=== Begin Enclosure ===

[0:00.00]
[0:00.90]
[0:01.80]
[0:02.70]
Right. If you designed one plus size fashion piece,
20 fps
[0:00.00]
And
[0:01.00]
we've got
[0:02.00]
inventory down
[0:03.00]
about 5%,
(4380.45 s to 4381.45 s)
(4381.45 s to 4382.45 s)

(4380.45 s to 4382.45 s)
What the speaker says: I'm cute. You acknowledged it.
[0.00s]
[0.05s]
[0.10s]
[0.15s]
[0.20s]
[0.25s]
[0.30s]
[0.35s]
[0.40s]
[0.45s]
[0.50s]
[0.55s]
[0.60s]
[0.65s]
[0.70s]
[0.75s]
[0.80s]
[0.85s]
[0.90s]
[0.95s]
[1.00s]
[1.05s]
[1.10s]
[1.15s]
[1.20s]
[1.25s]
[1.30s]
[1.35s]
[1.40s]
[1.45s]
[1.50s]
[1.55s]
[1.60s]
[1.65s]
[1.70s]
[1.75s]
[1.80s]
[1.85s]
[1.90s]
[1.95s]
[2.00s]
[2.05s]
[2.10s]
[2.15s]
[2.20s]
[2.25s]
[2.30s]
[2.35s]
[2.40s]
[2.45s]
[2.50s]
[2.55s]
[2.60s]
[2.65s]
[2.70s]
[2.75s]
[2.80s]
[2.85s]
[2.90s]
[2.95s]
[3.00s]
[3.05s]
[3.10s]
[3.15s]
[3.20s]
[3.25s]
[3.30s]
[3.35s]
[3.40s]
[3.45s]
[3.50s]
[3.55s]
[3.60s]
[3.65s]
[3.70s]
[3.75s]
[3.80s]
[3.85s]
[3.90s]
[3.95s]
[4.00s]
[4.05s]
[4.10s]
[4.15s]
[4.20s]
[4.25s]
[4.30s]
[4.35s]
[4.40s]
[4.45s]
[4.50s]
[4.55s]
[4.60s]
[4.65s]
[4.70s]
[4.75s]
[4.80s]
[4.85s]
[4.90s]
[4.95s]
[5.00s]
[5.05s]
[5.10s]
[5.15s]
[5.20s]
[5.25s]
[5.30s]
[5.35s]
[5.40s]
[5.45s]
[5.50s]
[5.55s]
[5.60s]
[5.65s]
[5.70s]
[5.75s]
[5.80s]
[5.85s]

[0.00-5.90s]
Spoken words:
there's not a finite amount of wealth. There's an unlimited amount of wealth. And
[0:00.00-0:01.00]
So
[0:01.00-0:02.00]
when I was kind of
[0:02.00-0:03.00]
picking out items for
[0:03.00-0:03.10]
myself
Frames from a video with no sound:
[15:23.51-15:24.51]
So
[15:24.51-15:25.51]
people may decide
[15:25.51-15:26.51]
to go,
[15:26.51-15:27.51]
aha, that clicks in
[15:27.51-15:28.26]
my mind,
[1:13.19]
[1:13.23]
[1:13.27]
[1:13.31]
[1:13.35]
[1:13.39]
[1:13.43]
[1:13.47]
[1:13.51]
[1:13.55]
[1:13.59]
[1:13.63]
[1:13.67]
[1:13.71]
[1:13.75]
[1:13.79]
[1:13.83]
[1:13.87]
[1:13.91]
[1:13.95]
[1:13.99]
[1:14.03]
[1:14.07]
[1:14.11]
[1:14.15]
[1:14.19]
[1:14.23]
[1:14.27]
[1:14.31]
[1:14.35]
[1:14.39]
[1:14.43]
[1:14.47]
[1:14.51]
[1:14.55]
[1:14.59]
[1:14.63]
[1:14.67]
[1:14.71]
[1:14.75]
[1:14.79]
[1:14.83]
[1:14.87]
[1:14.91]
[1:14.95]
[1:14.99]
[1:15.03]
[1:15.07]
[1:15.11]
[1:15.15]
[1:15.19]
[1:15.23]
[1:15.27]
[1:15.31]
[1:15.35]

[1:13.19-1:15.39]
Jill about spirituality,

=== End Enclosure ===

All entries given above are to be printed again exactly.

== Your response ==
[0:00.00]
[0:00.90]
[0:01.80]
[0:02.70]
Right. If you designed one plus size fashion piece,
20 fps
[0:00.00]
And
[0:01.00]
we've got
[0:02.00]
inventory down
[0:03.00]
about 5%,
(4380.45 s to 4381.45 s)
(4381.45 s to 4382.45 s)

(4380.45 s to 4382.45 s)
What the speaker says: I'm cute. You acknowledged it.
[0.00s]
[0.05s]
[0.10s]
[0.15s]
[0.20s]
[0.25s]
[0.30s]
[0.35s]
[0.40s]
[0.45s]
[0.50s]
[0.55s]
[0.60s]
[0.65s]
[0.70s]
[0.75s]
[0.80s]
[0.85s]
[0.90s]
[0.95s]
[1.00s]
[1.05s]
[1.10s]
[1.15s]
[1.20s]
[1.25s]
[1.30s]
[1.35s]
[1.40s]
[1.45s]
[1.50s]
[1.55s]
[1.60s]
[1.65s]
[1.70s]
[1.75s]
[1.80s]
[1.85s]
[1.90s]
[1.95s]
[2.00s]
[2.05s]
[2.10s]
[2.15s]
[2.20s]
[2.25s]
[2.30s]
[2.35s]
[2.40s]
[2.45s]
[2.50s]
[2.55s]
[2.60s]
[2.65s]
[2.70s]
[2.75s]
[2.80s]
[2.85s]
[2.90s]
[2.95s]
[3.00s]
[3.05s]
[3.10s]
[3.15s]
[3.20s]
[3.25s]
[3.30s]
[3.35s]
[3.40s]
[3.45s]
[3.50s]
[3.55s]
[3.60s]
[3.65s]
[3.70s]
[3.75s]
[3.80s]
[3.85s]
[3.90s]
[3.95s]
[4.00s]
[4.05s]
[4.10s]
[4.15s]
[4.20s]
[4.25s]
[4.30s]
[4.35s]
[4.40s]
[4.45s]
[4.50s]
[4.55s]
[4.60s]
[4.65s]
[4.70s]
[4.75s]
[4.80s]
[4.85s]
[4.90s]
[4.95s]
[5.00s]
[5.05s]
[5.10s]
[5.15s]
[5.20s]
[5.25s]
[5.30s]
[5.35s]
[5.40s]
[5.45s]
[5.50s]
[5.55s]
[5.60s]
[5.65s]
[5.70s]
[5.75s]
[5.80s]
[5.85s]

[0.00-5.90s]
Spoken words:
there's not a finite amount of wealth. There's an unlimited amount of wealth. And
[0:00.00-0:01.00]
So
[0:01.00-0:02.00]
when I was kind of
[0:02.00-0:03.00]
picking out items for
[0:03.00-0:03.10]
myself
Frames from a video with no sound:
[15:23.51-15:24.51]
So
[15:24.51-15:25.51]
people may decide
[15:25.51-15:26.51]
to go,
[15:26.51-15:27.51]
aha, that clicks in
[15:27.51-15:28.26]
my mind,
[1:13.19]
[1:13.23]
[1:13.27]
[1:13.31]
[1:13.35]
[1:13.39]
[1:13.43]
[1:13.47]
[1:13.51]
[1:13.55]
[1:13.59]
[1:13.63]
[1:13.67]
[1:13.71]
[1:13.75]
[1:13.79]
[1:13.83]
[1:13.87]
[1:13.91]
[1:13.95]
[1:13.99]
[1:14.03]
[1:14.07]
[1:14.11]
[1:14.15]
[1:14.19]
[1:14.23]
[1:14.27]
[1:14.31]
[1:14.35]
[1:14.39]
[1:14.43]
[1:14.47]
[1:14.51]
[1:14.55]
[1:14.59]
[1:14.63]
[1:14.67]
[1:14.71]
[1:14.75]
[1:14.79]
[1:14.83]
[1:14.87]
[1:14.91]
[1:14.95]
[1:14.99]
[1:15.03]
[1:15.07]
[1:15.11]
[1:15.15]
[1:15.19]
[1:15.23]
[1:15.27]
[1:15.31]
[1:15.35]

[1:13.19-1:15.39]
Jill about spirituality,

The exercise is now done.